Vaginal cancer is an extraordinarily rare form of cancer that develops in the tissue of the vagina.[1] Primary vaginal cancer originates from the vaginal tissue – most frequently squamous cell carcinoma, but primary vaginal adenocarcinoma, sarcoma, and melanoma have also been reported[2] – while secondary vaginal cancer involves the metastasis of a cancer that originated in a different part of the body. Secondary vaginal cancer is more common.[3] Signs of vaginal cancer may include abnormal vaginal bleeding, dysuria, tenesmus, or pelvic pain,[4][5] though as many as 20% of women diagnosed with vaginal cancer are asymptomatic at the time of diagnosis.[6] Vaginal cancer occurs more frequently in women over age 50, and the mean age of diagnosis of vaginal cancer is 60 years.[7] It often can be cured if found and treated in early stages. Surgery alone or surgery combined with pelvic radiation is typically used to treat vaginal cancer.


Carcinoma of the vagina occurs in less than 2% of women with pelvic malignant tumors. Squamous carcinoma is the most common type of vaginal cancer. The human papilloma virus (HPV) is strongly associated with vaginal cancer. Vaginal cancer occurs most often in the upper third of the vagina (51%), 30% are found in the lower third, and 19% in the middle third. Vaginal cancer can present as an elevated lesion growing out from the epithelial surface or an ulcer-like, shallow depression. Definitive diagnosis is determined by biopsy.[8]

Signs and symptoms[edit]

Most vaginal cancers do not cause signs or symptoms early on. When vaginal cancer does cause symptoms, they may include:

  • Vaginal discharge or abnormal bleeding
  • Unusually heavy flow of blood
  • Bleeding after menopause
  • Bleeding between periods; or any other
  • Bleeding that is longer than normal
  • Blood in the stool or urine
  • Frequent or urgent need to urinate
  • Feeling constipated[9]
  • Pain during sexual intercourse
  • A lump or growth in the vagina that can be felt.[10]

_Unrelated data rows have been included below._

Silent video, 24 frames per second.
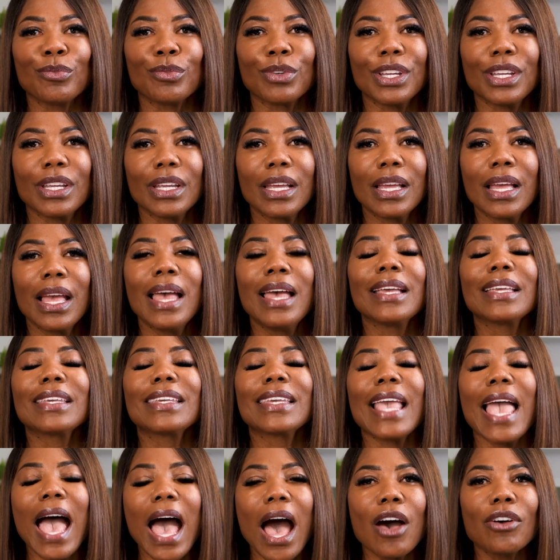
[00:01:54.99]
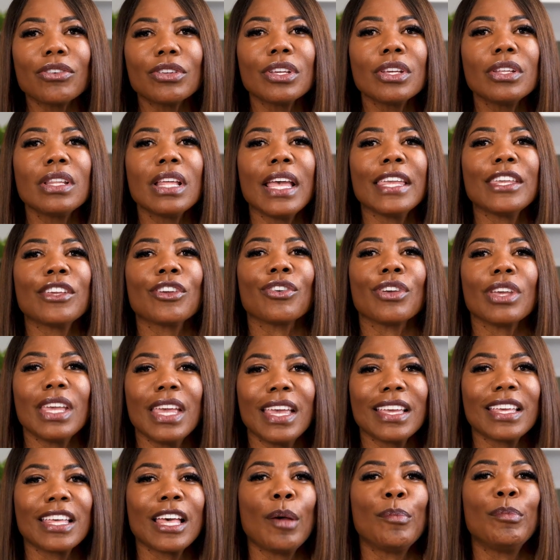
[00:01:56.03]
3, calculate your
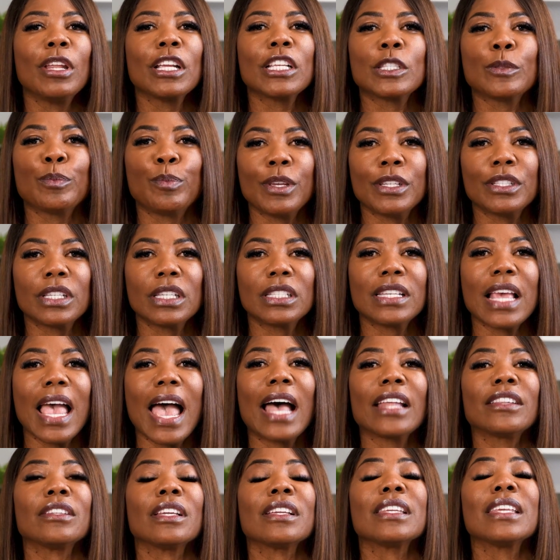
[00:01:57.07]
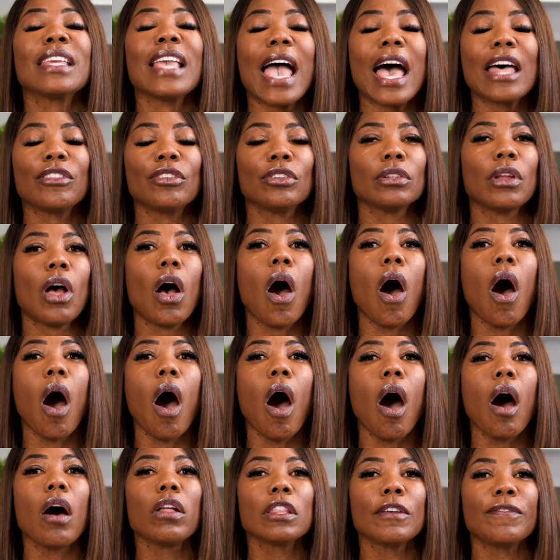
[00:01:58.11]
income and expenses after gathering
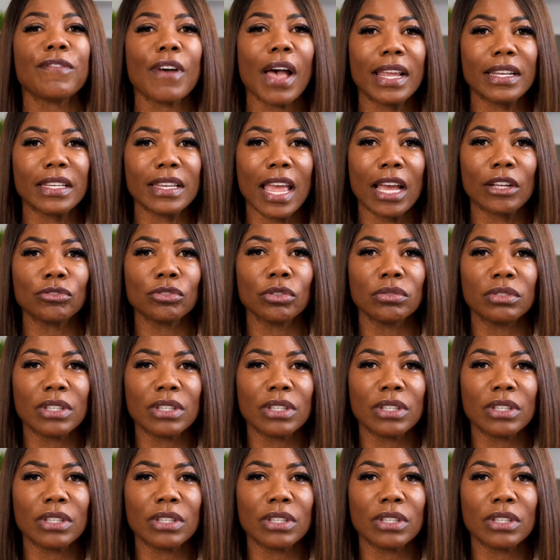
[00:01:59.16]
all the financial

Enlarged pelvic lymph nodes can sometimes be palpated.[11]

Risk factors[edit]

  • Prenatal exposure to diethylstilbestrol
  • Infection with human papillomavirus (HPV) type 16
  • Infection with human immunodeficiency virus (HIV) type 1[12][13]
  • Previous history of cervical cancer
  • Smoking
  • Chronic vulvar itching or burning[9]


There are two primary types of vaginal cancer: squamous-cell carcinoma and adenocarcinoma.[14]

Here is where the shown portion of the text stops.